## EXERCISE PROMPT
The required output is every record, written out exactly.

== Segment start ==

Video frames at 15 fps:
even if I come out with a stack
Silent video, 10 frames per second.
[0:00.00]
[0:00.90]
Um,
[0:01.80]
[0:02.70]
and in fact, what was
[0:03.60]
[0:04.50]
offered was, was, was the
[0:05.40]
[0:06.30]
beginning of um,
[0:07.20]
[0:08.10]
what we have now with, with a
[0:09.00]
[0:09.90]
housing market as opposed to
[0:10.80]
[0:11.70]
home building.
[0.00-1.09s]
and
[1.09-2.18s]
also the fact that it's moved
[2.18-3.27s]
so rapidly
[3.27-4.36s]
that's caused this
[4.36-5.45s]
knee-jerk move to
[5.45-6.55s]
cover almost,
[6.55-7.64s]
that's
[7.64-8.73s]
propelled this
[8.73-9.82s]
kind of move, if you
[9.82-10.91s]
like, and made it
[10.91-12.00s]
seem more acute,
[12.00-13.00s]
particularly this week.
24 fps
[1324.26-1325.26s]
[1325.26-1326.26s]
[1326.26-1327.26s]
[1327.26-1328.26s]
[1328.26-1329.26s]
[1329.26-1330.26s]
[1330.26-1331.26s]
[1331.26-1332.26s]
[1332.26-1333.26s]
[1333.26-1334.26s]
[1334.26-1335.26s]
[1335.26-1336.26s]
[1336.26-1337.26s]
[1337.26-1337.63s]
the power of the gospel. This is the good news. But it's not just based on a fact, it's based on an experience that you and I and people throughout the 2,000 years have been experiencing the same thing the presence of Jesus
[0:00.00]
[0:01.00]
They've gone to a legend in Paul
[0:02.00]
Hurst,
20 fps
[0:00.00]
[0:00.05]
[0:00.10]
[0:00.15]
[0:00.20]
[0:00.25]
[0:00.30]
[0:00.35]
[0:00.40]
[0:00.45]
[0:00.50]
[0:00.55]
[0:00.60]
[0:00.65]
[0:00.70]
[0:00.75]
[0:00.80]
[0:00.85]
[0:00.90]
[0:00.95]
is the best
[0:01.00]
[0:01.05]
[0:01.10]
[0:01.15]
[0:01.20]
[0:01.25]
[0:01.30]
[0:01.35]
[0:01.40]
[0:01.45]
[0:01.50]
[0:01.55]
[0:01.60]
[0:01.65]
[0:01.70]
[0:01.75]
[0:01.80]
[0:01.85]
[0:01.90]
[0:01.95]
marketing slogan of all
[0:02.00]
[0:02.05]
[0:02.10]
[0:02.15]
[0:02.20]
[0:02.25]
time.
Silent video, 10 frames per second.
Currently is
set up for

== Segment end ==

## SOLUTION
Video frames at 15 fps:
even if I come out with a stack
Silent video, 10 frames per second.
[0:00.00]
[0:00.90]
Um,
[0:01.80]
[0:02.70]
and in fact, what was
[0:03.60]
[0:04.50]
offered was, was, was the
[0:05.40]
[0:06.30]
beginning of um,
[0:07.20]
[0:08.10]
what we have now with, with a
[0:09.00]
[0:09.90]
housing market as opposed to
[0:10.80]
[0:11.70]
home building.
[0.00-1.09s]
and
[1.09-2.18s]
also the fact that it's moved
[2.18-3.27s]
so rapidly
[3.27-4.36s]
that's caused this
[4.36-5.45s]
knee-jerk move to
[5.45-6.55s]
cover almost,
[6.55-7.64s]
that's
[7.64-8.73s]
propelled this
[8.73-9.82s]
kind of move, if you
[9.82-10.91s]
like, and made it
[10.91-12.00s]
seem more acute,
[12.00-13.00s]
particularly this week.
24 fps
[1324.26-1325.26s]
[1325.26-1326.26s]
[1326.26-1327.26s]
[1327.26-1328.26s]
[1328.26-1329.26s]
[1329.26-1330.26s]
[1330.26-1331.26s]
[1331.26-1332.26s]
[1332.26-1333.26s]
[1333.26-1334.26s]
[1334.26-1335.26s]
[1335.26-1336.26s]
[1336.26-1337.26s]
[1337.26-1337.63s]
the power of the gospel. This is the good news. But it's not just based on a fact, it's based on an experience that you and I and people throughout the 2,000 years have been experiencing the same thing the presence of Jesus
[0:00.00]
[0:01.00]
They've gone to a legend in Paul
[0:02.00]
Hurst,
20 fps
[0:00.00]
[0:00.05]
[0:00.10]
[0:00.15]
[0:00.20]
[0:00.25]
[0:00.30]
[0:00.35]
[0:00.40]
[0:00.45]
[0:00.50]
[0:00.55]
[0:00.60]
[0:00.65]
[0:00.70]
[0:00.75]
[0:00.80]
[0:00.85]
[0:00.90]
[0:00.95]
is the best
[0:01.00]
[0:01.05]
[0:01.10]
[0:01.15]
[0:01.20]
[0:01.25]
[0:01.30]
[0:01.35]
[0:01.40]
[0:01.45]
[0:01.50]
[0:01.55]
[0:01.60]
[0:01.65]
[0:01.70]
[0:01.75]
[0:01.80]
[0:01.85]
[0:01.90]
[0:01.95]
marketing slogan of all
[0:02.00]
[0:02.05]
[0:02.10]
[0:02.15]
[0:02.20]
[0:02.25]
time.
Silent video, 10 frames per second.
Currently is
set up for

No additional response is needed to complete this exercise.